A National First: Buprenorphine Treatment at Overdose Scenes

A National First: Buprenorphine Treatment at Overdose Scenes

When is the best time to initiate commitment to addiction treatment?

There is no single answer to this crucial question - everyone's different, and the opportunities are just as varied.

In New Jersey, however, state health commissioner Dr. Shereef Elnahal has decided that one of those opportunities is right at the scene of an overdose.

Elnahal has authorized paramedics (only paramedics, not police or other first responders) in the state's 21 mobile intensive-care units to carry Suboxone or a generic equivalent, and use it immediately after an overdose victim has been treated with naloxone.

Too often, paramedics say, the patient is miraculously pulled back from the brink of death by the naloxone, but instead of asking for help getting into treatment, the avalanche of withdrawal symptoms brought on by the naloxone sends the person lurching back into the streets to find another fix.

New Jersey's idea is to use buprenorphine to relieve the immediate and often severe withdrawal symptoms that follow naloxone treatment, hoping it initiates a reach by the patient for longer term medical opioid detox and rehabilitation treatment.

"Buprenorphine is a critical medication that doesn't just bring folks into recovery - it can also dampen the devastating effects of opioid withdrawal," Elnahal explained. "That's why equipping our EMS professionals with this drug is so important."

First in the nation

Calling the buprenorphine program "without precedent in the U.S.," a Stat News report said the NJ experiment "serves as a testament to many states' increasingly aggressive and innovative efforts to reduce drug overdose deaths. And while the announcement came as a surprise to many addiction experts, most applauded the effort."

To safeguard against potential complications, the state's 1,900 paramedics will have to get permission from the ER doctors in charge of their unit each time they want to use buprenorphine in the field. The physicians themselves will require DEA waivers to prescribe buprenorphine, even though they are already licensed to prescribe most controlled substances.

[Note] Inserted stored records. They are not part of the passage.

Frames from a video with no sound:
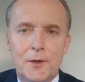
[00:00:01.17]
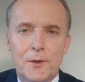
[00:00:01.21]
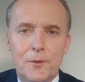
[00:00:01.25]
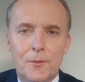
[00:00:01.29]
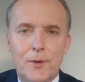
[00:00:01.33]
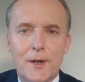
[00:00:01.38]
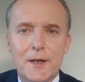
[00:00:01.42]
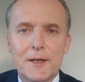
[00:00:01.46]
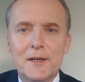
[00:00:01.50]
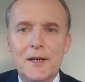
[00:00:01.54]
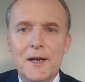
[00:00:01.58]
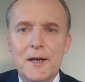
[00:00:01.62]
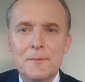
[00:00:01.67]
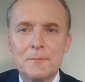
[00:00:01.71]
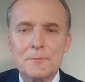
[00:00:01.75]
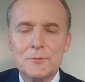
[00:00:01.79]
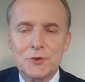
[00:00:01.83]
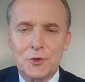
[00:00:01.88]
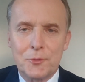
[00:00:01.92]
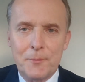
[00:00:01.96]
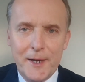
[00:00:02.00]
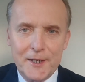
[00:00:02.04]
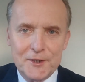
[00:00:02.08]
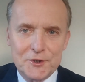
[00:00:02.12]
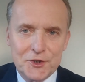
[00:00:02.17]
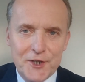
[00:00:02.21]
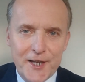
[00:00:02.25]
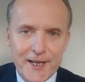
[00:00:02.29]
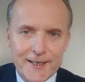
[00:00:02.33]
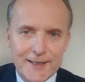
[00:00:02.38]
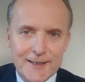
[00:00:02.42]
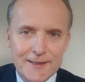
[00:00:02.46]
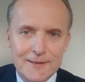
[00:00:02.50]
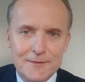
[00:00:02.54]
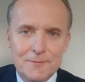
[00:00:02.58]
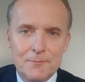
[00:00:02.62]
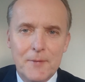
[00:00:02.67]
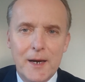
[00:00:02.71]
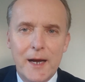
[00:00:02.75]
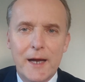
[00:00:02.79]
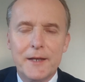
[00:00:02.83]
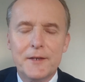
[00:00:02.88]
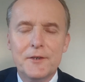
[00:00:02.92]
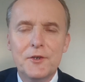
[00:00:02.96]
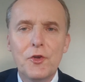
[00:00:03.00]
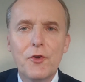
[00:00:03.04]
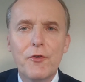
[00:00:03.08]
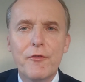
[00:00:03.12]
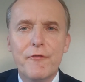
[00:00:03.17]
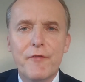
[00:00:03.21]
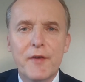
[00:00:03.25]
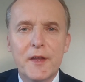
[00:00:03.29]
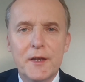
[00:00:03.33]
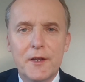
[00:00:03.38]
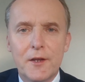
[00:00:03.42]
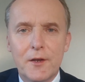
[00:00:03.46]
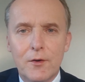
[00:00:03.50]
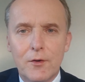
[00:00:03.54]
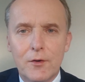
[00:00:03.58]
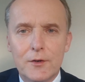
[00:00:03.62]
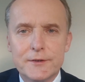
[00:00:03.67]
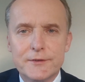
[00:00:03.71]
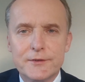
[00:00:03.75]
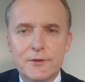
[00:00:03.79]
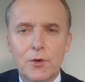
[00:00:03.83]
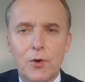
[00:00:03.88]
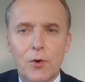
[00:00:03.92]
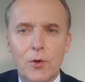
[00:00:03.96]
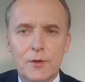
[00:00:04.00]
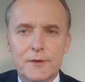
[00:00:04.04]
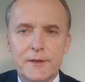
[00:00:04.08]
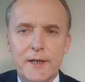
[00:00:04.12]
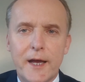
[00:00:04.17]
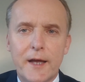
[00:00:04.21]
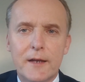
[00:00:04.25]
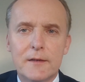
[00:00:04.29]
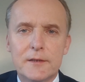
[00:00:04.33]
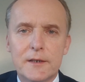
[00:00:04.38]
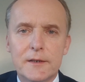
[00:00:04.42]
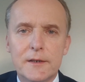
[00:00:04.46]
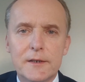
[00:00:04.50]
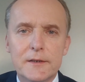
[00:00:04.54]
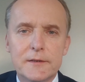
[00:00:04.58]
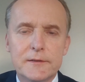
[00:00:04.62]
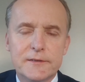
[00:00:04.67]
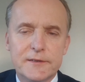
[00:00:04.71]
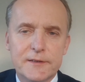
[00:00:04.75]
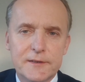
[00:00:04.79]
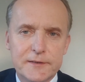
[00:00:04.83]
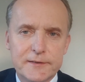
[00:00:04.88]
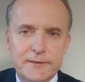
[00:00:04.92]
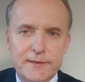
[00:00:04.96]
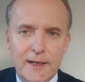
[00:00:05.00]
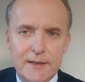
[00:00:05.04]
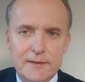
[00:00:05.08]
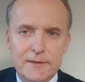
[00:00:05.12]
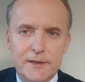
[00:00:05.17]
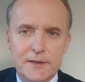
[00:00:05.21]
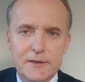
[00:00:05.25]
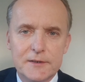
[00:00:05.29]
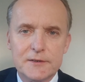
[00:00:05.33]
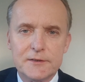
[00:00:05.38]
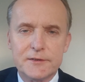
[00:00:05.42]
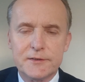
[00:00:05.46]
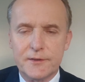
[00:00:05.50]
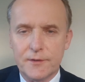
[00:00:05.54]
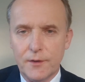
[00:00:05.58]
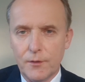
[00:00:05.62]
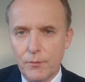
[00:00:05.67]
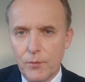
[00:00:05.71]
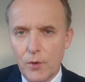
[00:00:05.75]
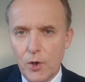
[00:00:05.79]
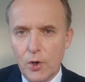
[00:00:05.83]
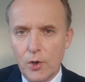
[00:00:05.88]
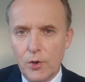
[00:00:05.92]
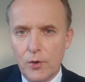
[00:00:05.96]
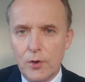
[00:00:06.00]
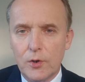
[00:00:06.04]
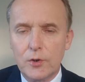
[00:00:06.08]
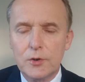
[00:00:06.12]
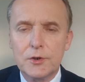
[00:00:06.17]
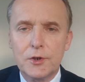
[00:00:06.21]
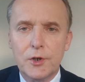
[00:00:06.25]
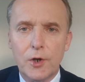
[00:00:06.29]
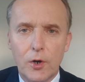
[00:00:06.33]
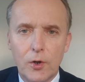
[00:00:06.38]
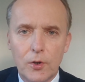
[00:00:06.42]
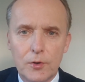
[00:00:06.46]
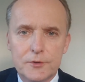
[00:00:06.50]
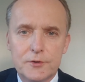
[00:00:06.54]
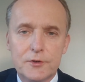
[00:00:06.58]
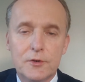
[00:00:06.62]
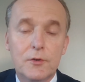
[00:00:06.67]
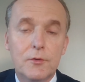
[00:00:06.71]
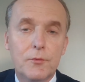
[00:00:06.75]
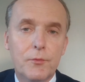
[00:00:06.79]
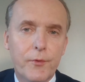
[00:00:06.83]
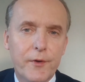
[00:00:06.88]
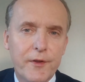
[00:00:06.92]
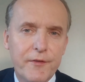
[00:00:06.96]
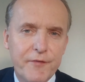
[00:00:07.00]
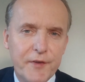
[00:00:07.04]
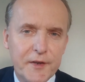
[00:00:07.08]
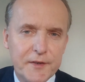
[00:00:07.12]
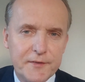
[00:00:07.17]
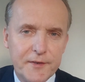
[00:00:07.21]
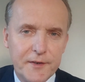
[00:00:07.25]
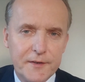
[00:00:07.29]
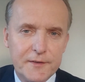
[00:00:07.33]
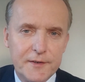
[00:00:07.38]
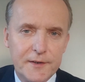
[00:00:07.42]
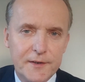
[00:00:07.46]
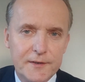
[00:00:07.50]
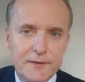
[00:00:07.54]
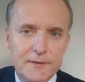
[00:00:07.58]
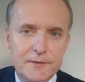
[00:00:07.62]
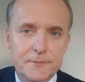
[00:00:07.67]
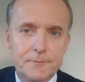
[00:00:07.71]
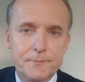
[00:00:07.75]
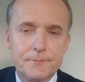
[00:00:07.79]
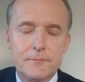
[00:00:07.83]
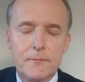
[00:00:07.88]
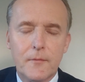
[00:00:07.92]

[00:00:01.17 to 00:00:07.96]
Welcome to my channel. My new video is called Antony C. Sutton's The War on Gold Revisited.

Considering that the DEA approval for prescribing buprenorphine involves physician training programs, requiring from 8 to 24 hours, the state's decision to implement such a program is remarkable.

Pros impressed but questions remain

Andrew Kolodny, a Brandeis University physician who studies addiction, told The Atlantic magazine that it's "a fantastic idea. We'll need to track this closely because I don't think it's been done before. But it's a very promising intervention that could become a new standard of care."

Dr. Dan Ciccarone, a University of California, San Francisco, professor who studies addiction, said, "This comes out of left field, and it's very interesting. It's a potentially brilliant idea."

Although addiction treatment pros are impressed, the program nevertheless has raised some questions, most notably about patient consent.

James Langabeer, an addiction medicine researcher at the University of Texas Health Science Center at Houston, said that obtaining permission from individuals experiencing withdrawal - some in a state of semi-consciousness - "could prove challenging."

"These are not conversations that are easy to have for anybody, and especially for a paramedic. There's a whole set of decision-making processes that the paramedic will have to integrate into their protocol."

Insurance is a concern

Also, patients' insurance will be billed for the administration of the buprenorphine. But what happens when patients don't have insurance?

According to the Kaiser Family Foundation, 11 percent of New Jersey adults are not insured. The insurance question remains to be answered.

Finally, no one can predict what percentage of overdose victims receiving buprenorphine will actually transition to longer-term treatment.

Keith Humphreys, a professor at Stanford University, told The Atlantic that the program "will make a meaningful difference only if rescued individuals are linked immediately to ongoing treatment, and agree to participate in that treatment."

Time will tell how well the NJ buprenorphine program works through its many challenges. Here at Novus, we are especially interested in how well it succeeds as a catalyst for transforming overdose victims into committed patients with a new lease on life, who head straight into medical opiate detox and long-term treatment.